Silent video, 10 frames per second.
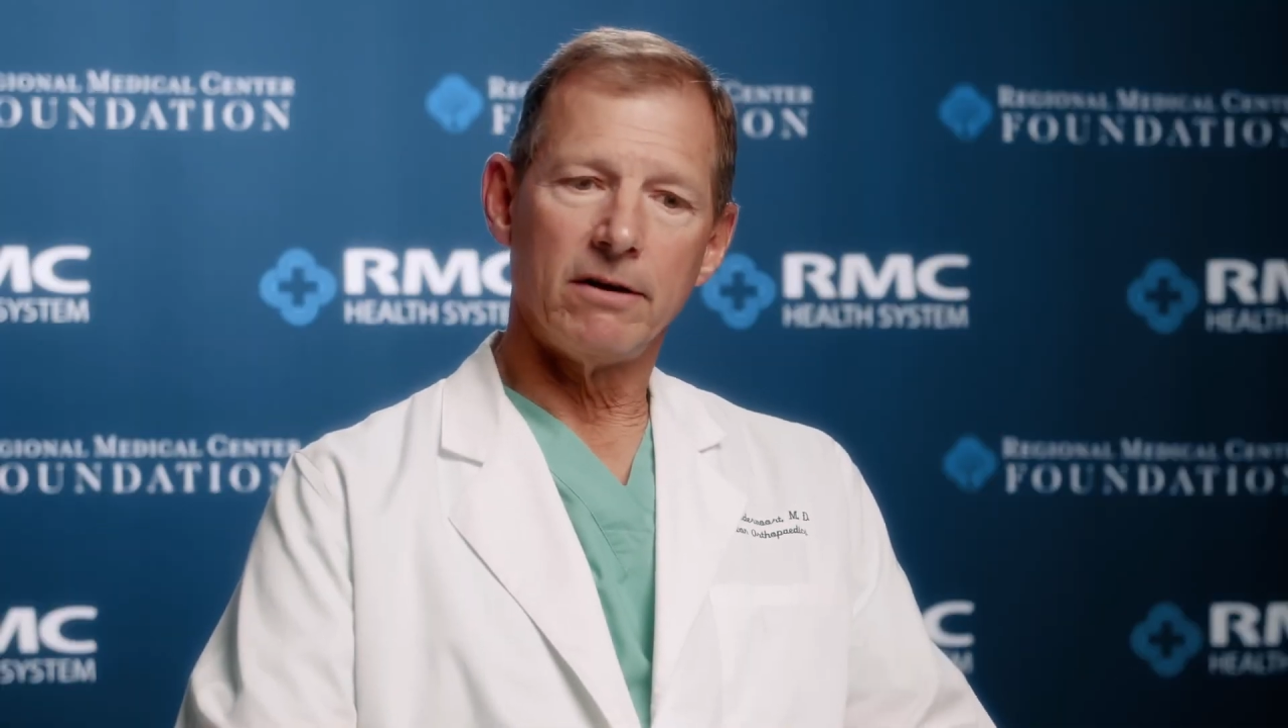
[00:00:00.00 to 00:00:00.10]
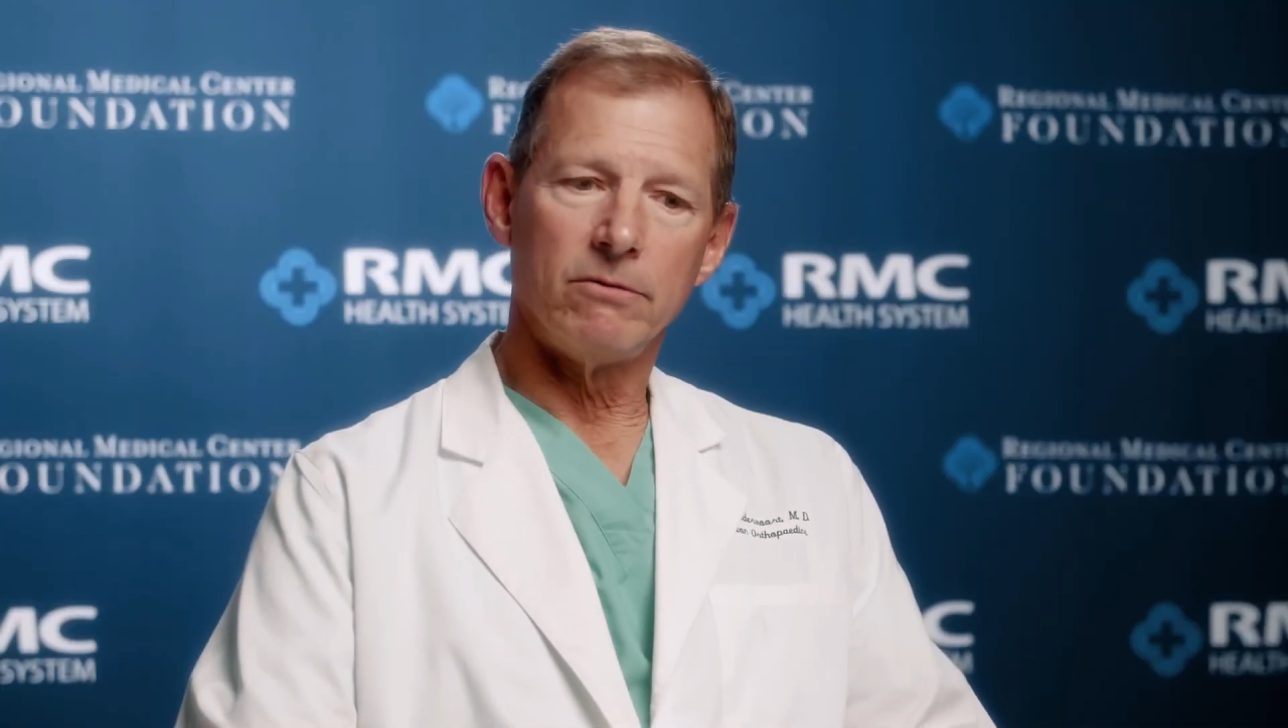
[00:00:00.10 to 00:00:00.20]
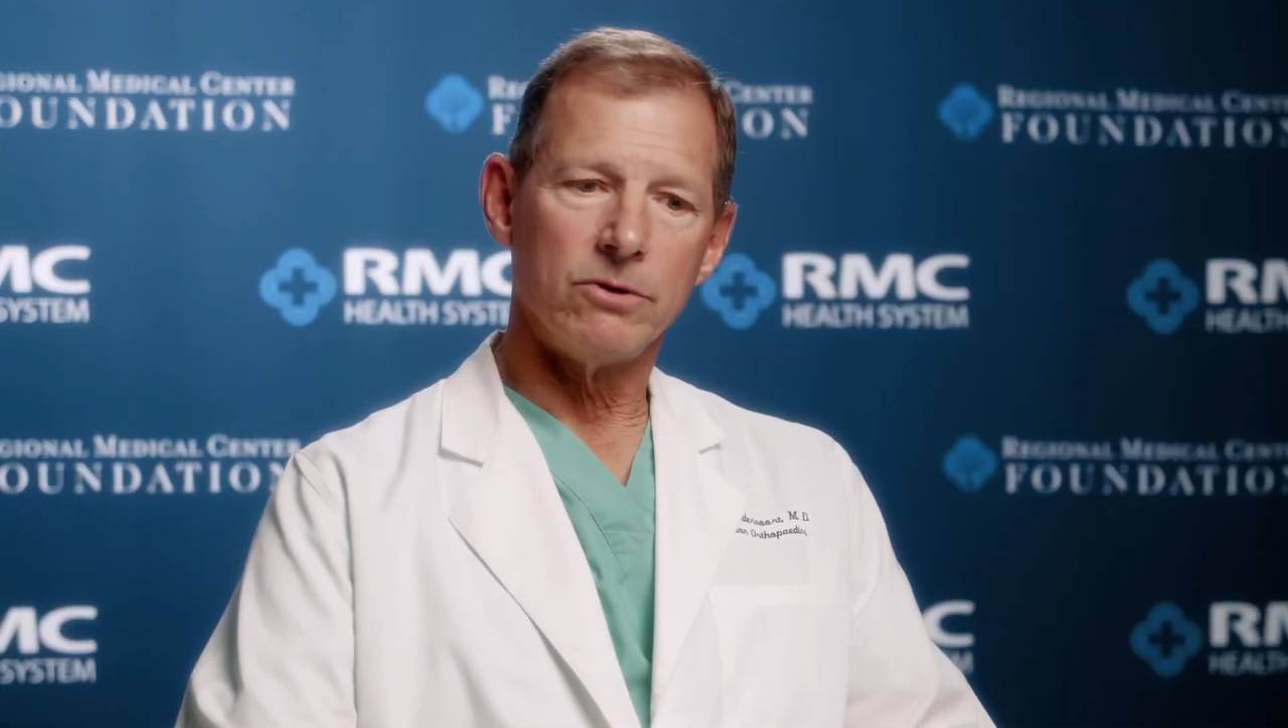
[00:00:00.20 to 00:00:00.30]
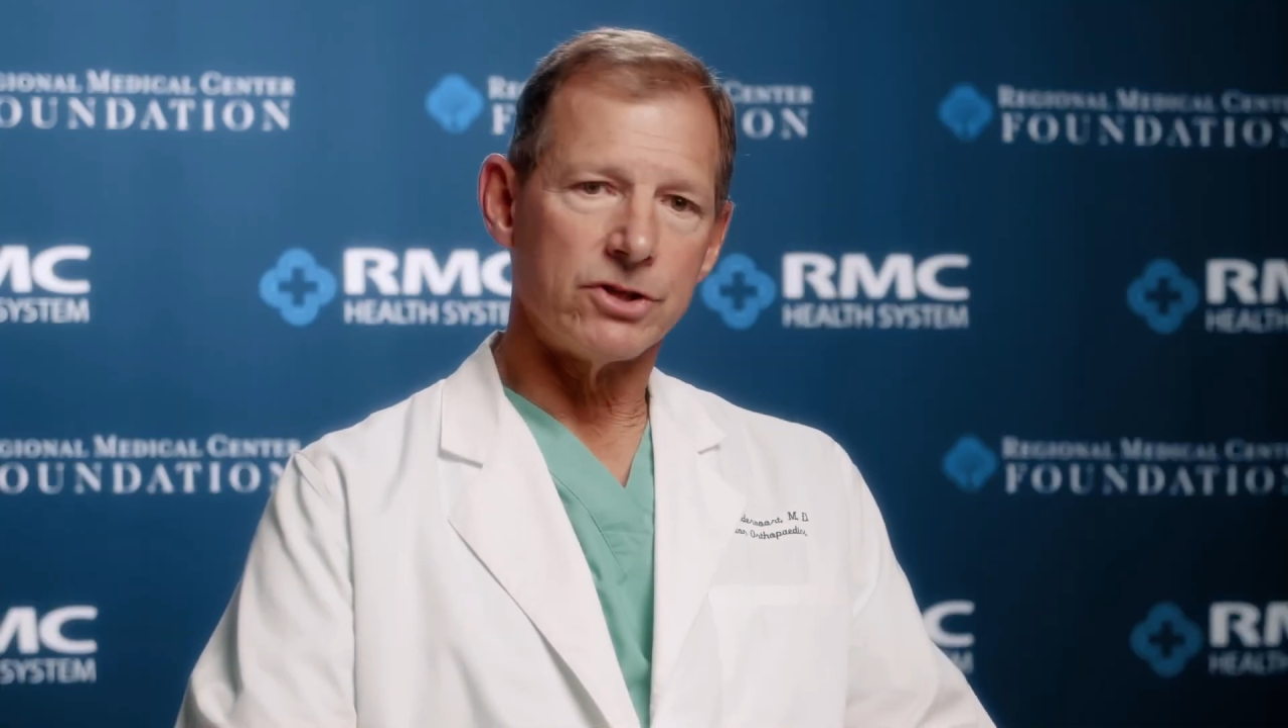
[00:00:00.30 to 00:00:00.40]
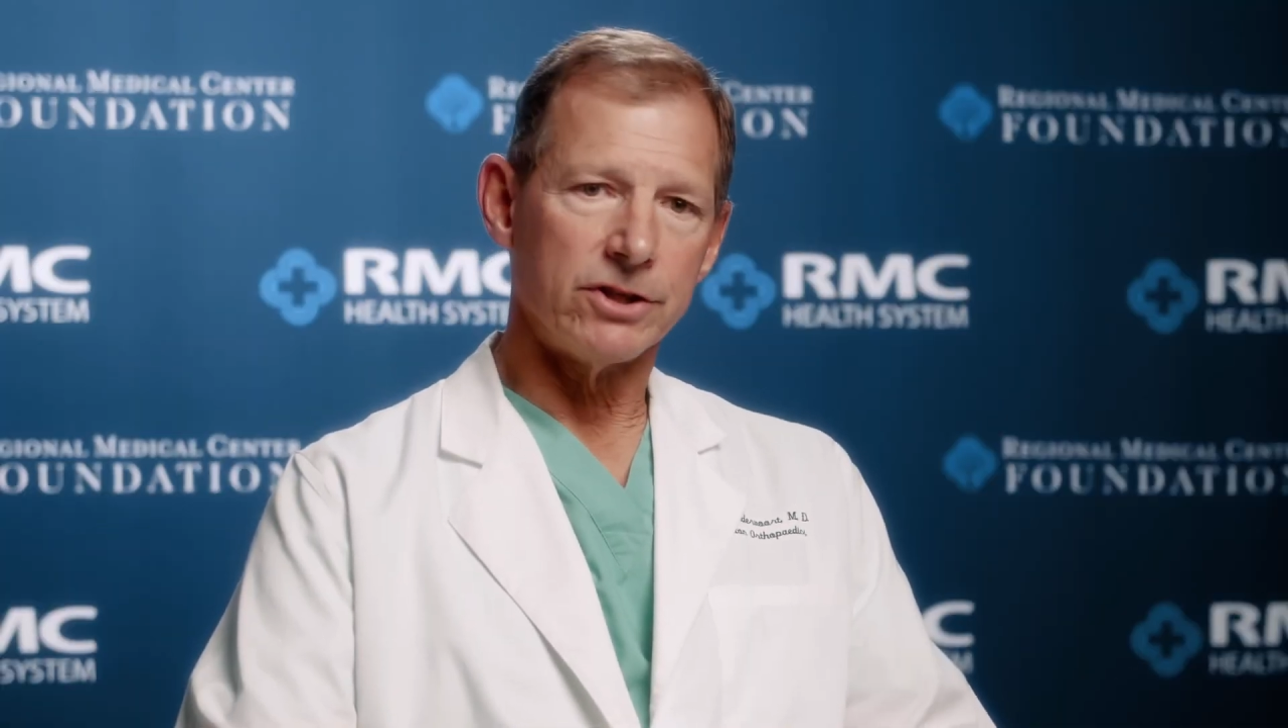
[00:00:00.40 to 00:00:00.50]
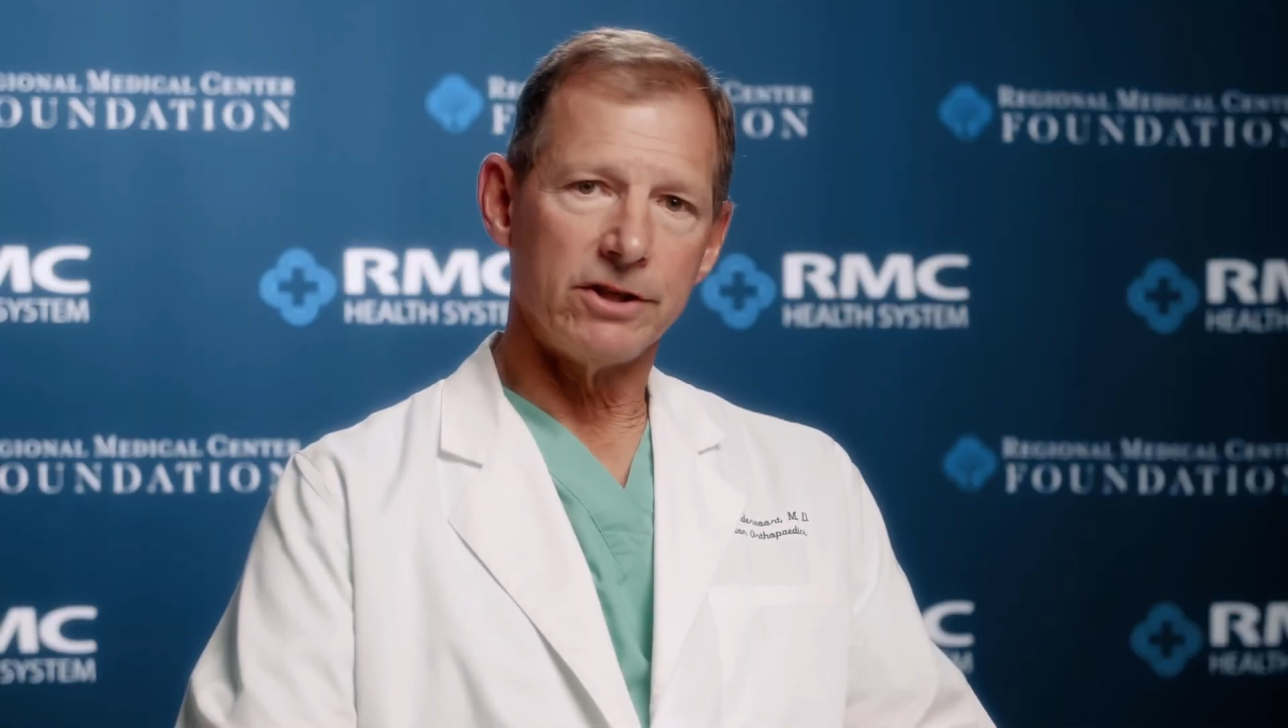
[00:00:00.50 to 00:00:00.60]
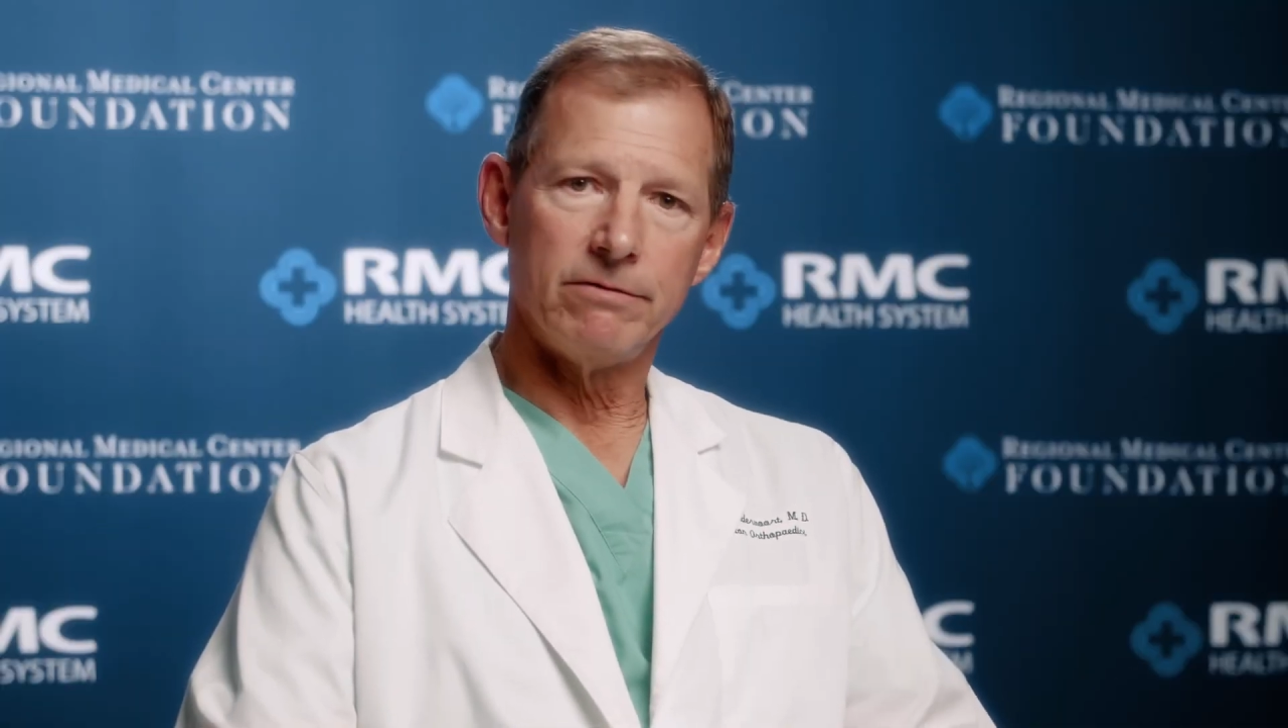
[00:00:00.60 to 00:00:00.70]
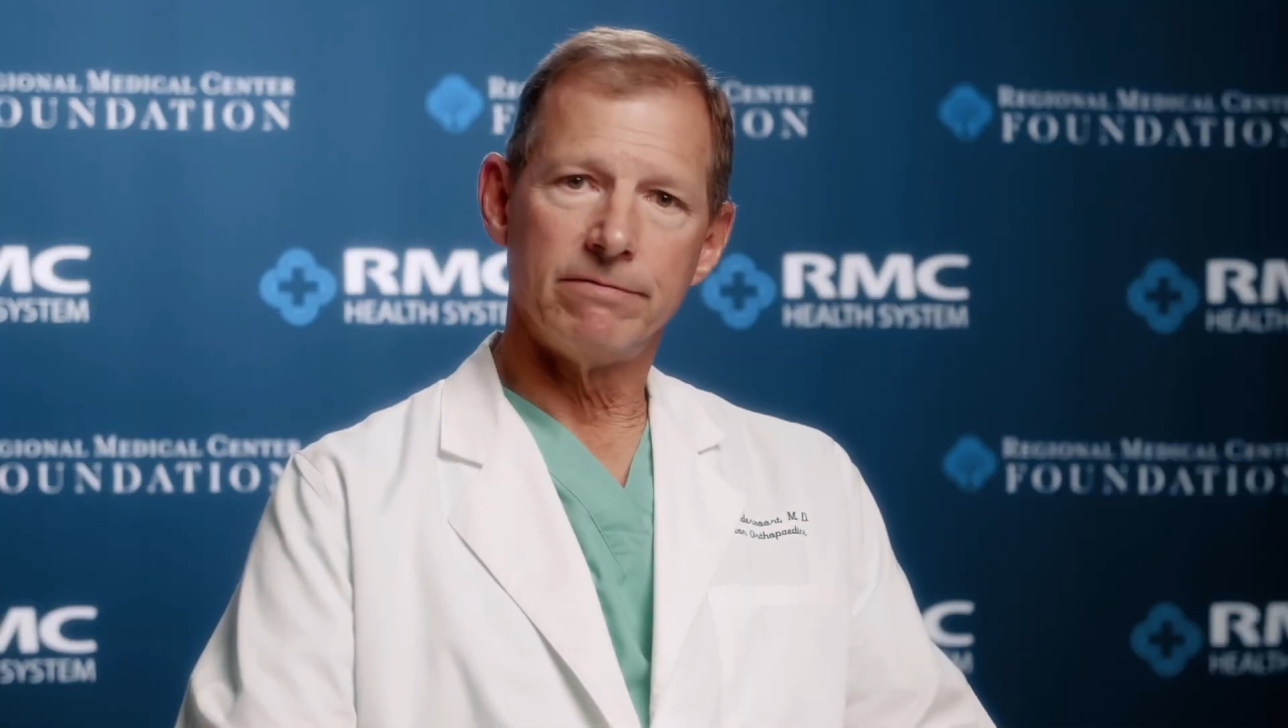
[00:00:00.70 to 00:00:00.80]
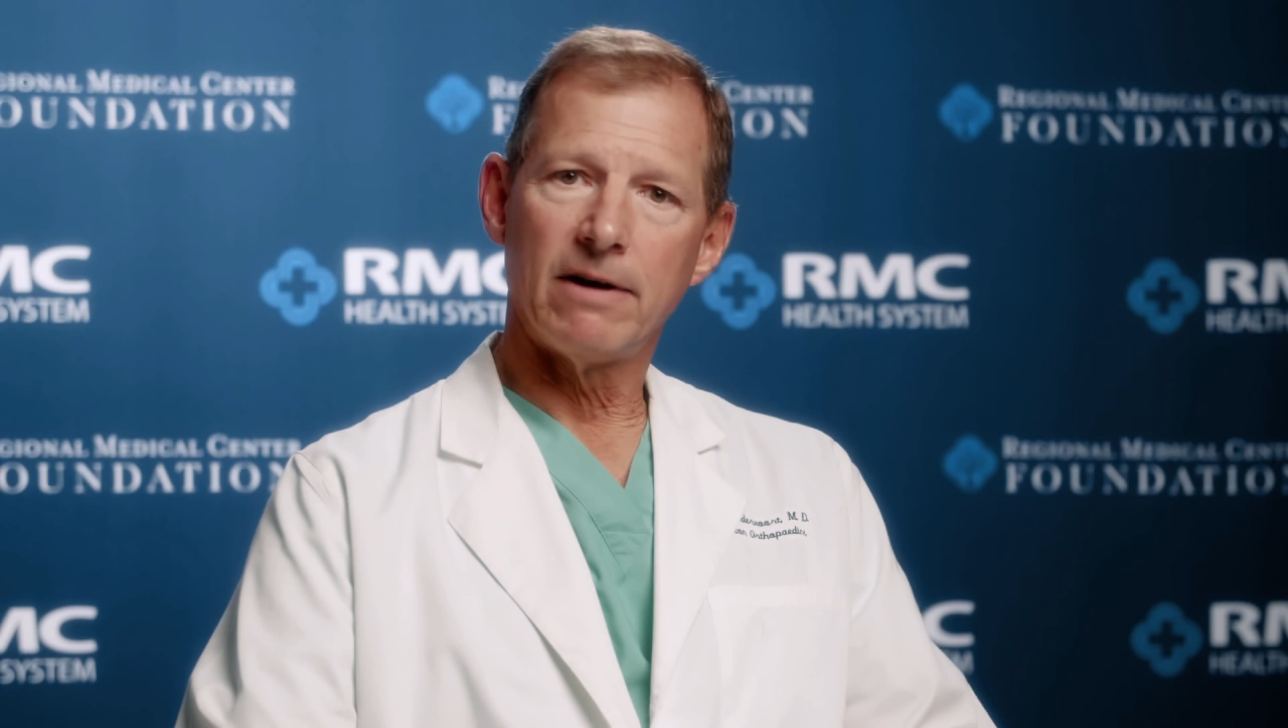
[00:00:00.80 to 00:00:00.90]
receive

******

» Problem statement: The expected result is the material restated word for word, minus any picture.

» Task answer:
Silent video, 10 frames per second.
[00:00:00.00 to 00:00:00.10]
[00:00:00.10 to 00:00:00.20]
[00:00:00.20 to 00:00:00.30]
[00:00:00.30 to 00:00:00.40]
[00:00:00.40 to 00:00:00.50]
[00:00:00.50 to 00:00:00.60]
[00:00:00.60 to 00:00:00.70]
[00:00:00.70 to 00:00:00.80]
[00:00:00.80 to 00:00:00.90]
receive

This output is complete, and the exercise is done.